### [Exercise]
Which of the lines below mention the word "video"? Pull each one out.

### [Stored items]
◇ ◇ ◇ ◇ ◇

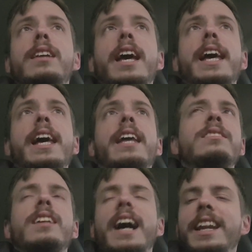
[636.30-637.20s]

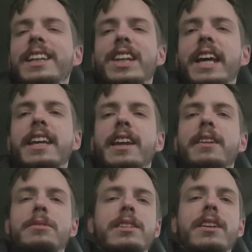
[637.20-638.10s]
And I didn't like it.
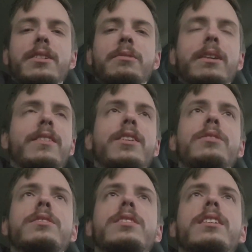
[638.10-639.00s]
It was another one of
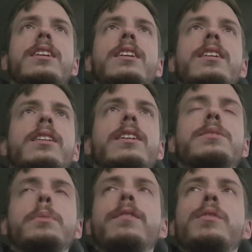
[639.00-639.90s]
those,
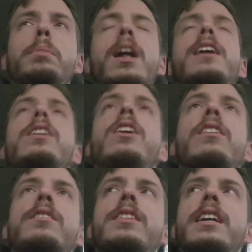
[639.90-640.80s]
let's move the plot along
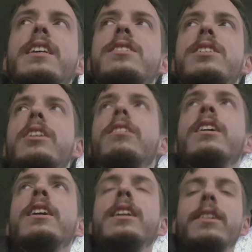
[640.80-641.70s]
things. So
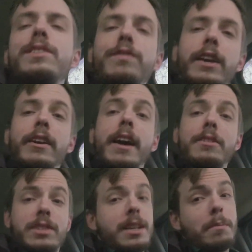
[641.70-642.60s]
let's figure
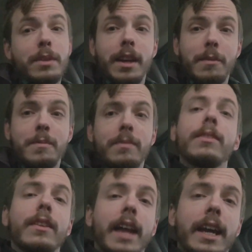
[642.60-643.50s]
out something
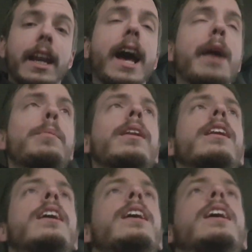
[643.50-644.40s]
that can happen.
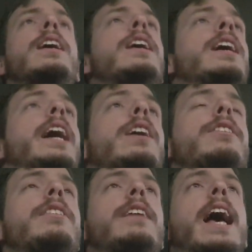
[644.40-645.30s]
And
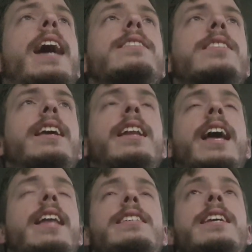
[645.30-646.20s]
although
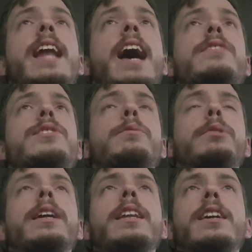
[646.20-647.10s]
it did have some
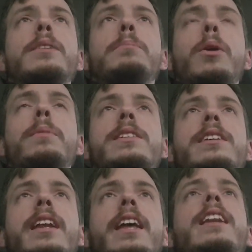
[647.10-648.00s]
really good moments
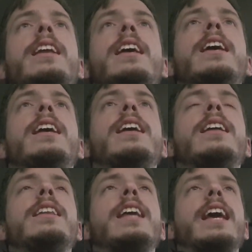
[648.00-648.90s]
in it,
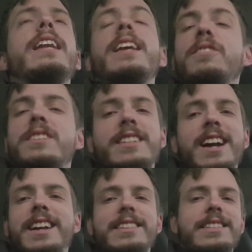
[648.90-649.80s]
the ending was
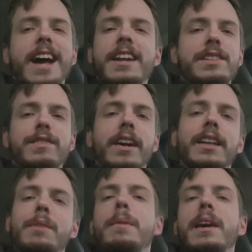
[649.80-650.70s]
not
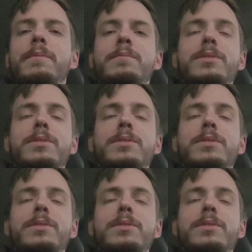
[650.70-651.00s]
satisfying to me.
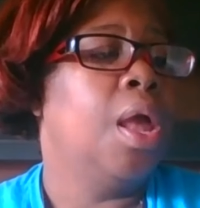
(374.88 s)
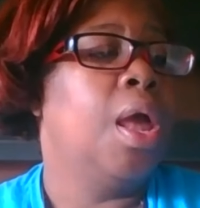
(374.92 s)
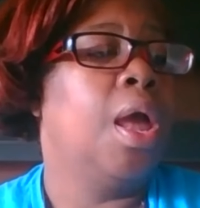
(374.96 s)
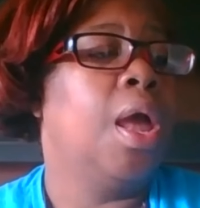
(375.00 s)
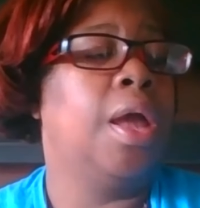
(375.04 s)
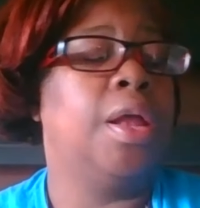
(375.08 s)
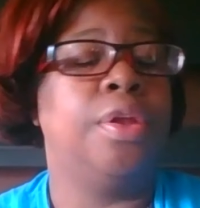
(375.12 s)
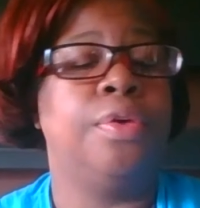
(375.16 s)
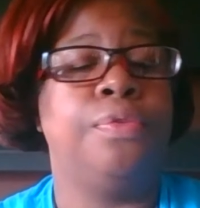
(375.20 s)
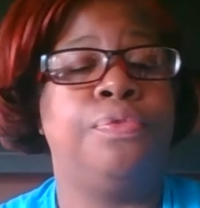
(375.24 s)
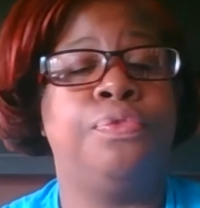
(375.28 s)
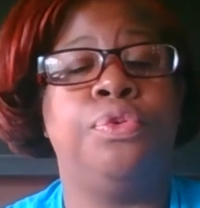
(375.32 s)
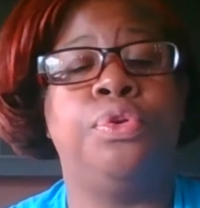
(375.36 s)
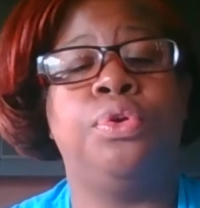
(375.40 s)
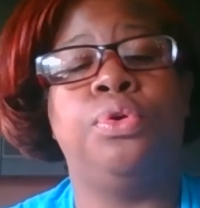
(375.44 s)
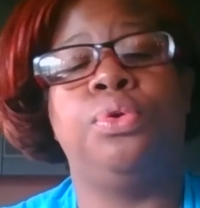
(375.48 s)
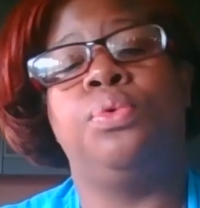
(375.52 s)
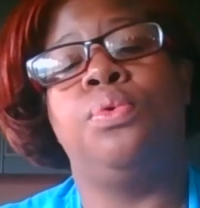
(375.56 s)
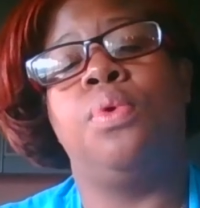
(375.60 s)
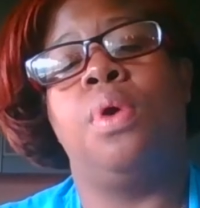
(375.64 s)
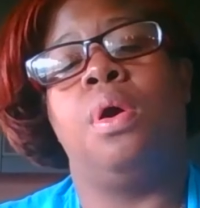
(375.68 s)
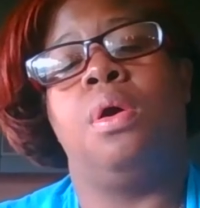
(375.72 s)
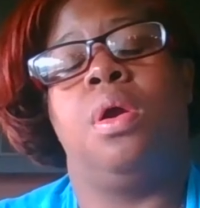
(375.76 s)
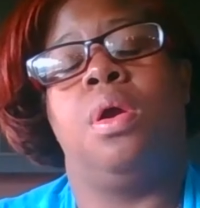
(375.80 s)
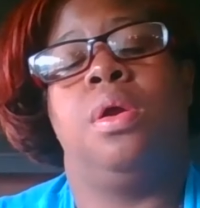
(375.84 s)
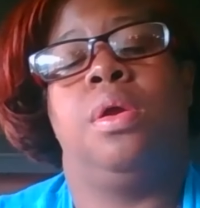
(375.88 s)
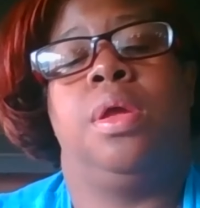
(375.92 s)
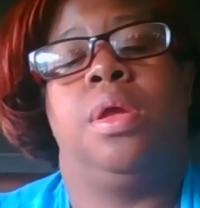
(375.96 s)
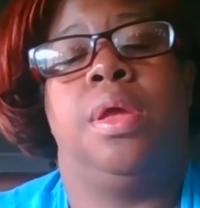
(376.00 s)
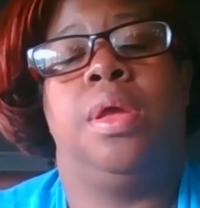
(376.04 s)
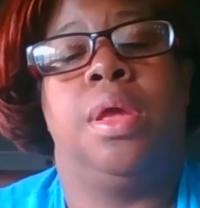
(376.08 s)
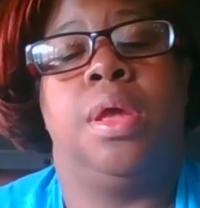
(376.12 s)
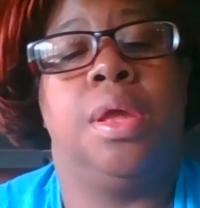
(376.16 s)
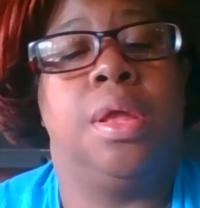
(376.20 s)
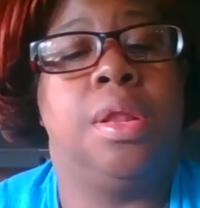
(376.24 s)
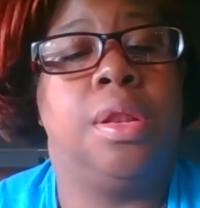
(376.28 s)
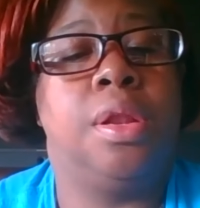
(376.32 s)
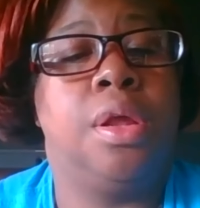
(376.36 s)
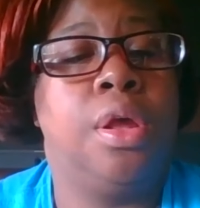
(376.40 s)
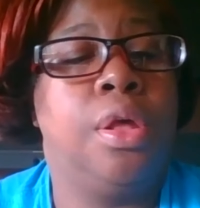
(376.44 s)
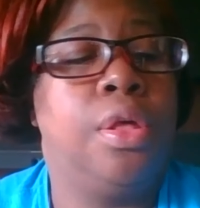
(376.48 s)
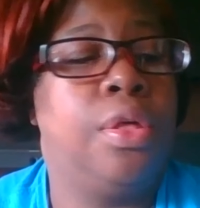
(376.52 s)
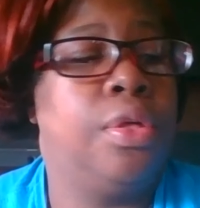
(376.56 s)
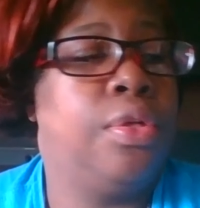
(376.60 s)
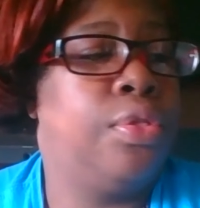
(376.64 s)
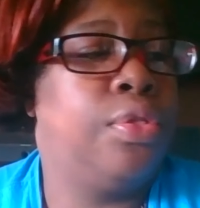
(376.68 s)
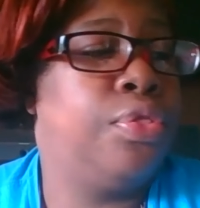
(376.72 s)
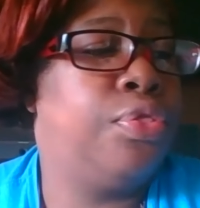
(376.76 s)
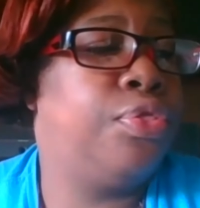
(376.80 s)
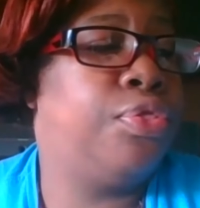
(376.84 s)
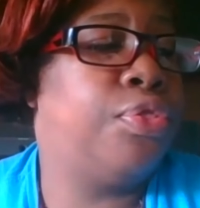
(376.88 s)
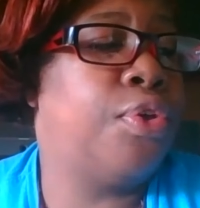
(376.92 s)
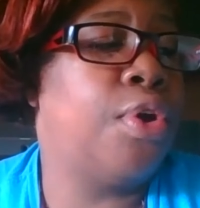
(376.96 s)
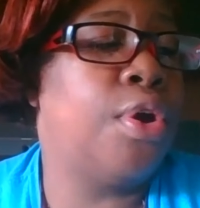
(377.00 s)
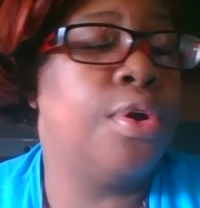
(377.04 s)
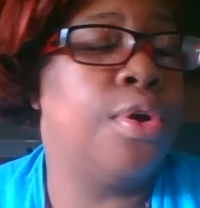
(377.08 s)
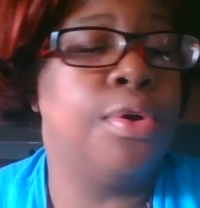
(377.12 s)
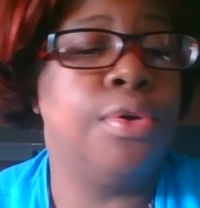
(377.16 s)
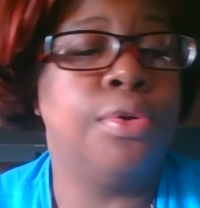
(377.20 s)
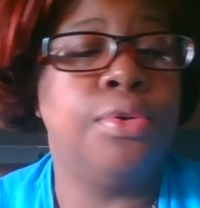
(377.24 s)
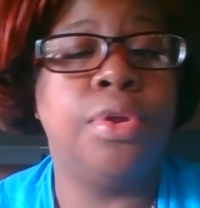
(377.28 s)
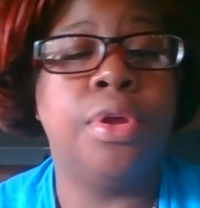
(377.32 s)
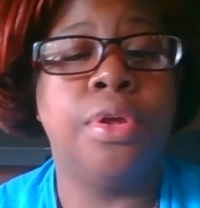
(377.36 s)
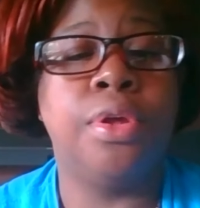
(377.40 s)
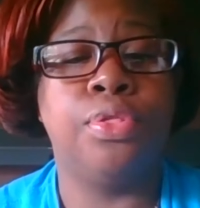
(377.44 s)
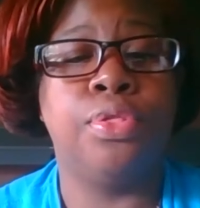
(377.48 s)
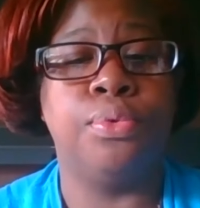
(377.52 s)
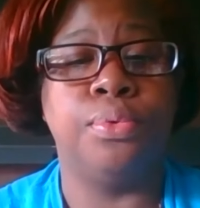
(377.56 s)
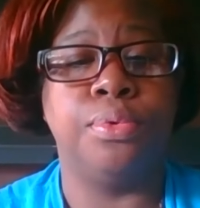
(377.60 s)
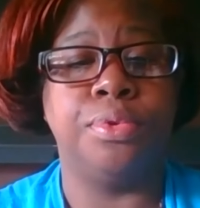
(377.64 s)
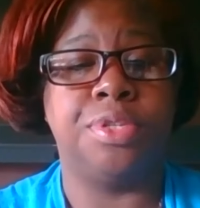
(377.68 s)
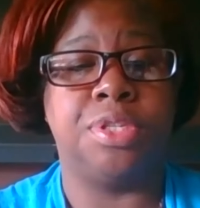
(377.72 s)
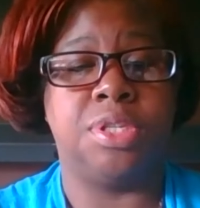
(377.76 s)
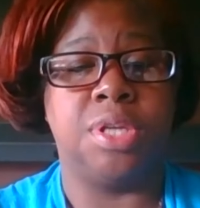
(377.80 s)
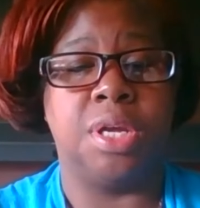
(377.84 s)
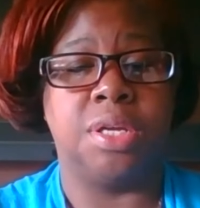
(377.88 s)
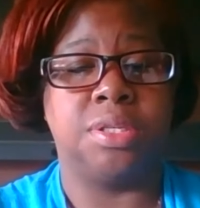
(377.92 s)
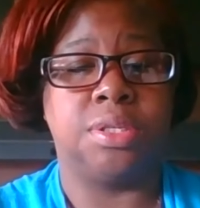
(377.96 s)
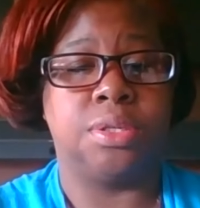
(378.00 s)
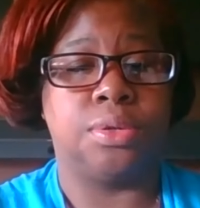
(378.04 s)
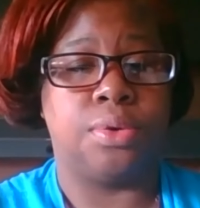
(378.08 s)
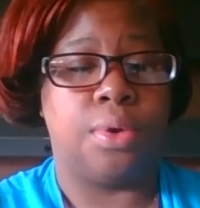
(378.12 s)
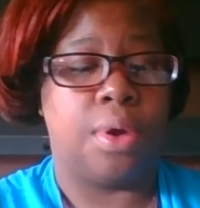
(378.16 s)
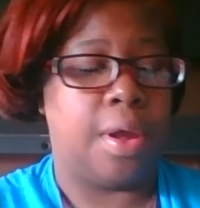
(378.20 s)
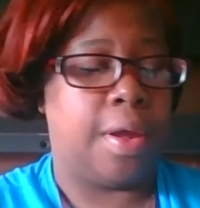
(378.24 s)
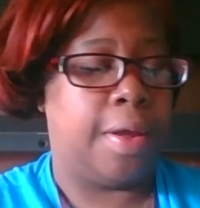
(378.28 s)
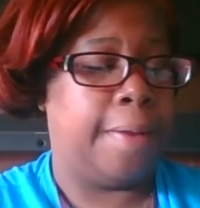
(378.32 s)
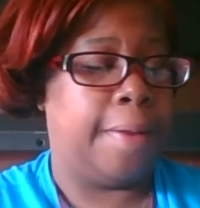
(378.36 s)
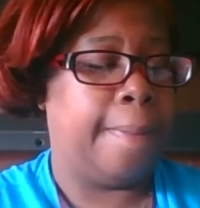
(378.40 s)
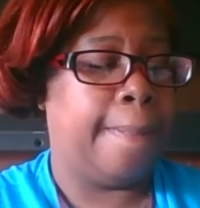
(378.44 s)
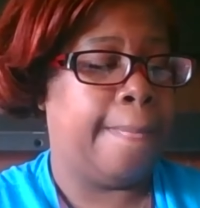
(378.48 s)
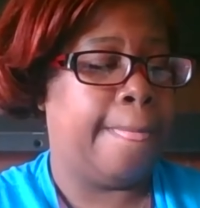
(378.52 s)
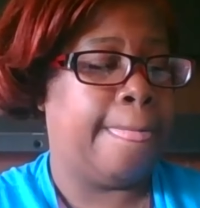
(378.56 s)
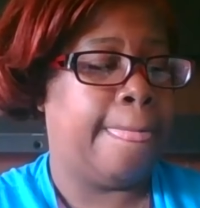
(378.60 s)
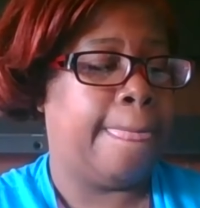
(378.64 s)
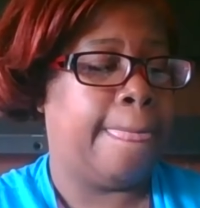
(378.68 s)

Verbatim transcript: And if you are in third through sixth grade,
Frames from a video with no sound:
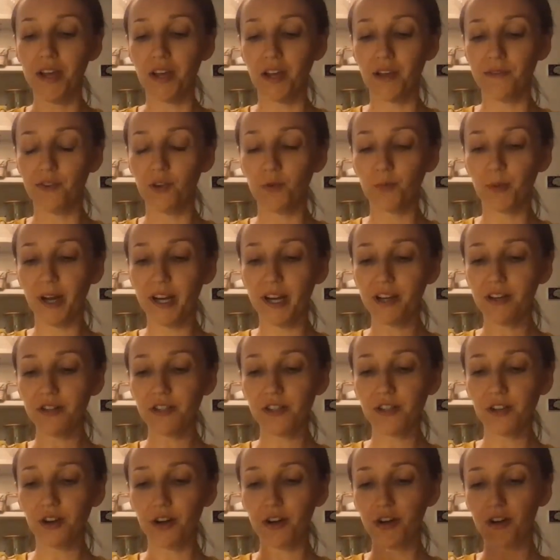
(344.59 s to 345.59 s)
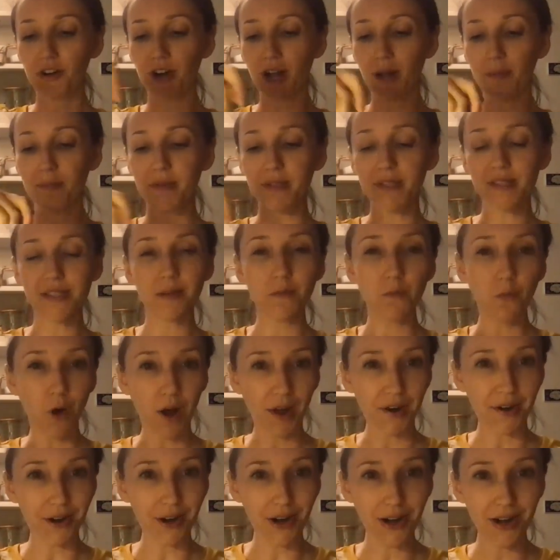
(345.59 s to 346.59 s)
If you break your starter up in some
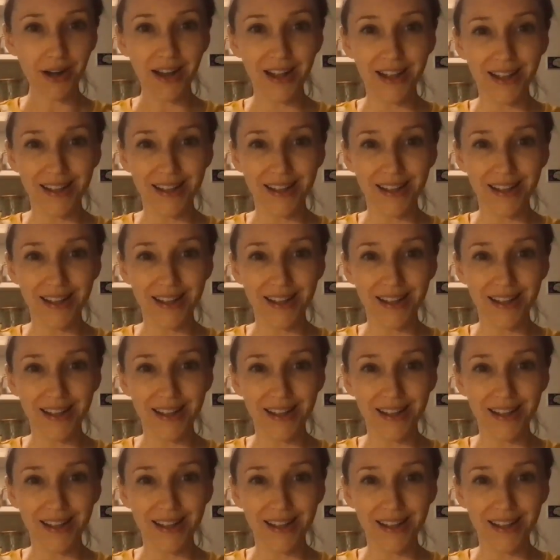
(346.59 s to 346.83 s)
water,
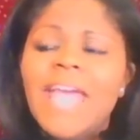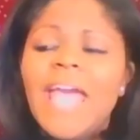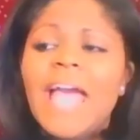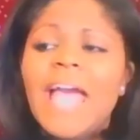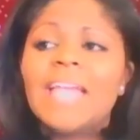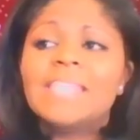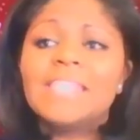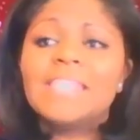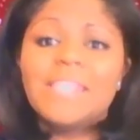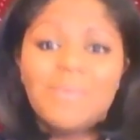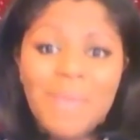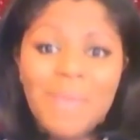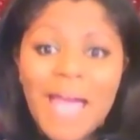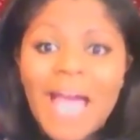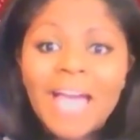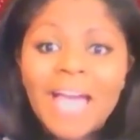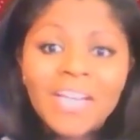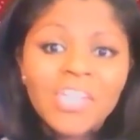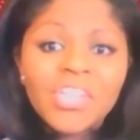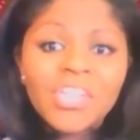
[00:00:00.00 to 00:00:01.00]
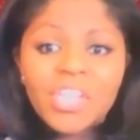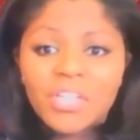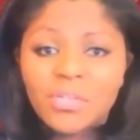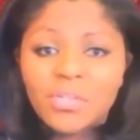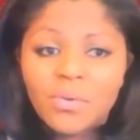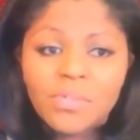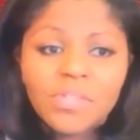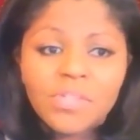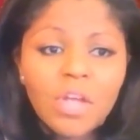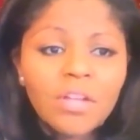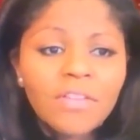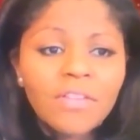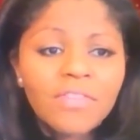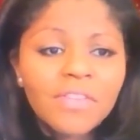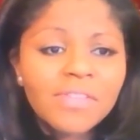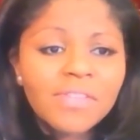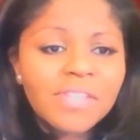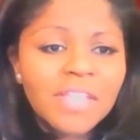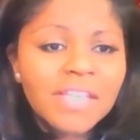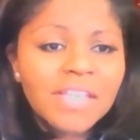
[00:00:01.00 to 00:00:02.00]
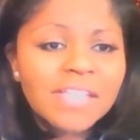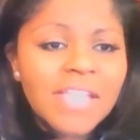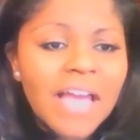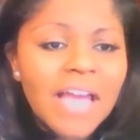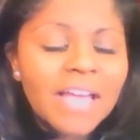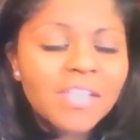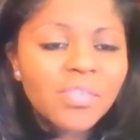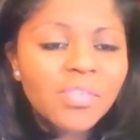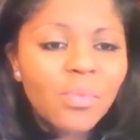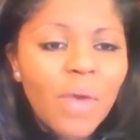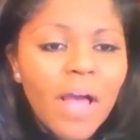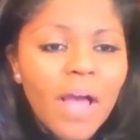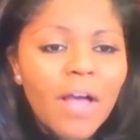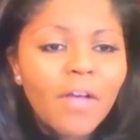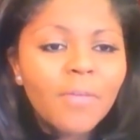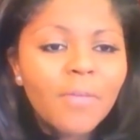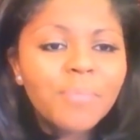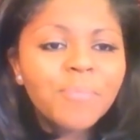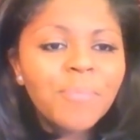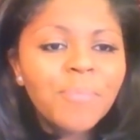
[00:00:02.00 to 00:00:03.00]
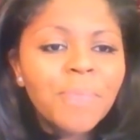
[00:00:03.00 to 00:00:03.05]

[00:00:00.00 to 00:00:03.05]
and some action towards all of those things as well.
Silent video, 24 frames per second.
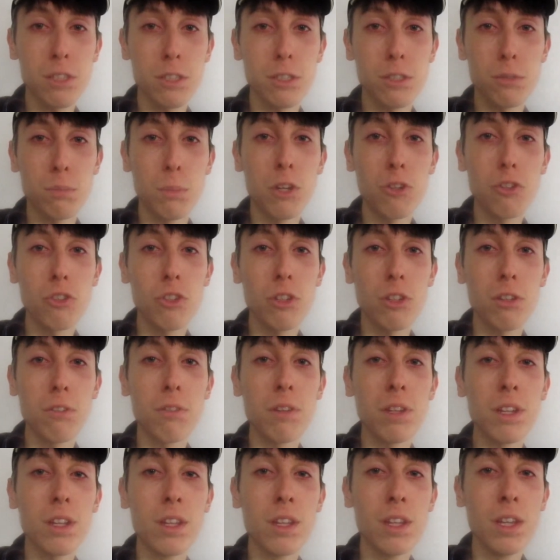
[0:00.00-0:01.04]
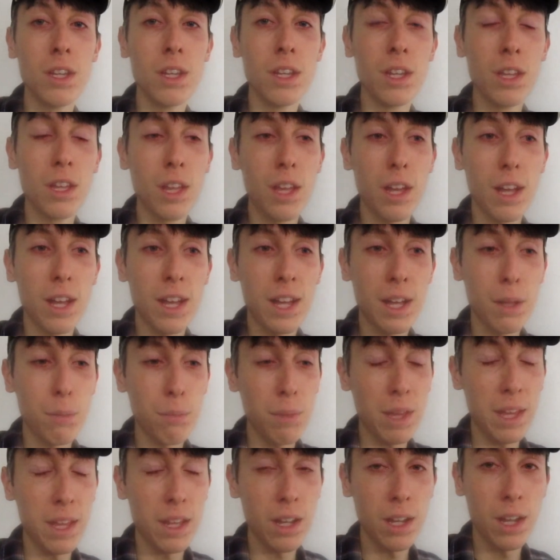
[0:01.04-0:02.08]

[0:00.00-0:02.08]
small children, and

◇ ◇ ◇ ◇ ◇

### [Final answer]
Frames from a video with no sound:
Silent video, 24 frames per second.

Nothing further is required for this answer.